───── Data to examine
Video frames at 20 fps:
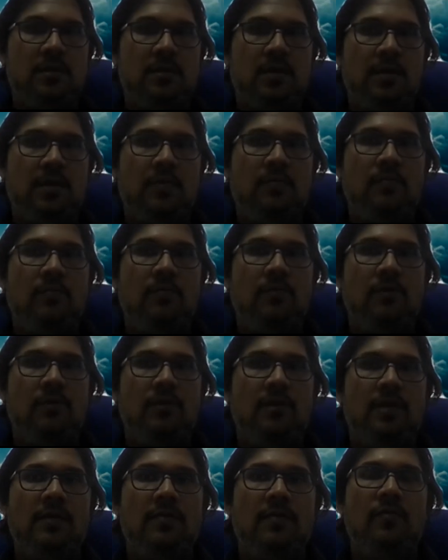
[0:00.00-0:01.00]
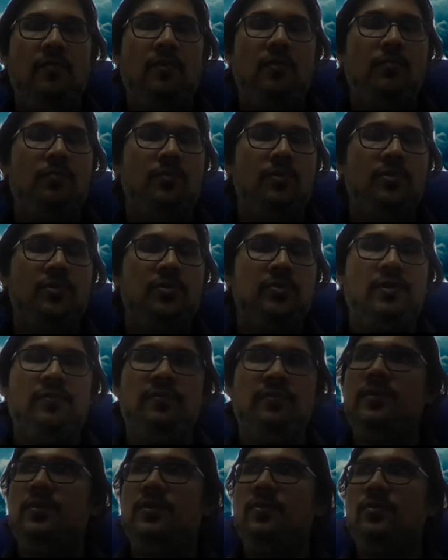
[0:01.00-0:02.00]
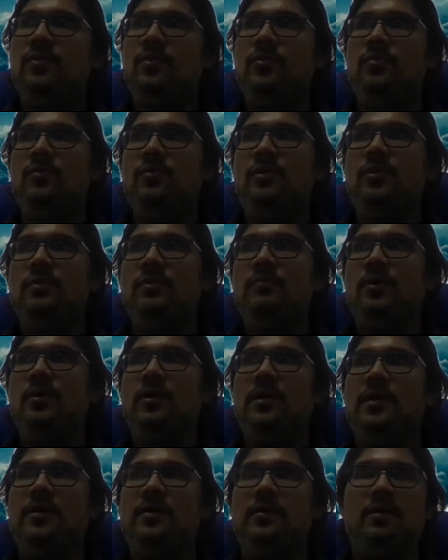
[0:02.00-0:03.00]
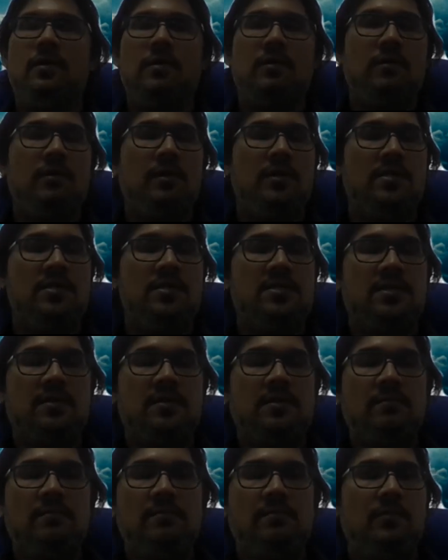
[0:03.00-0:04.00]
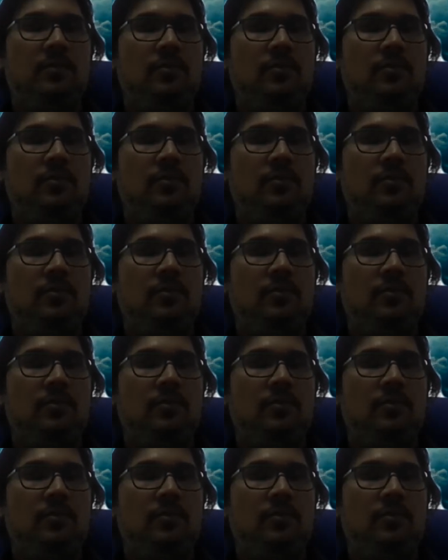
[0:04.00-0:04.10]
I don't want I don't want to push you everyone to do YouTube or TikTok or Instagram.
──────────
Task requirements: Could you reproduce the entries verbatim, leaving out all pictures?

Task result:
Video frames at 20 fps:
[0:00.00-0:01.00]
[0:01.00-0:02.00]
[0:02.00-0:03.00]
[0:03.00-0:04.00]
[0:04.00-0:04.10]
I don't want I don't want to push you everyone to do YouTube or TikTok or Instagram.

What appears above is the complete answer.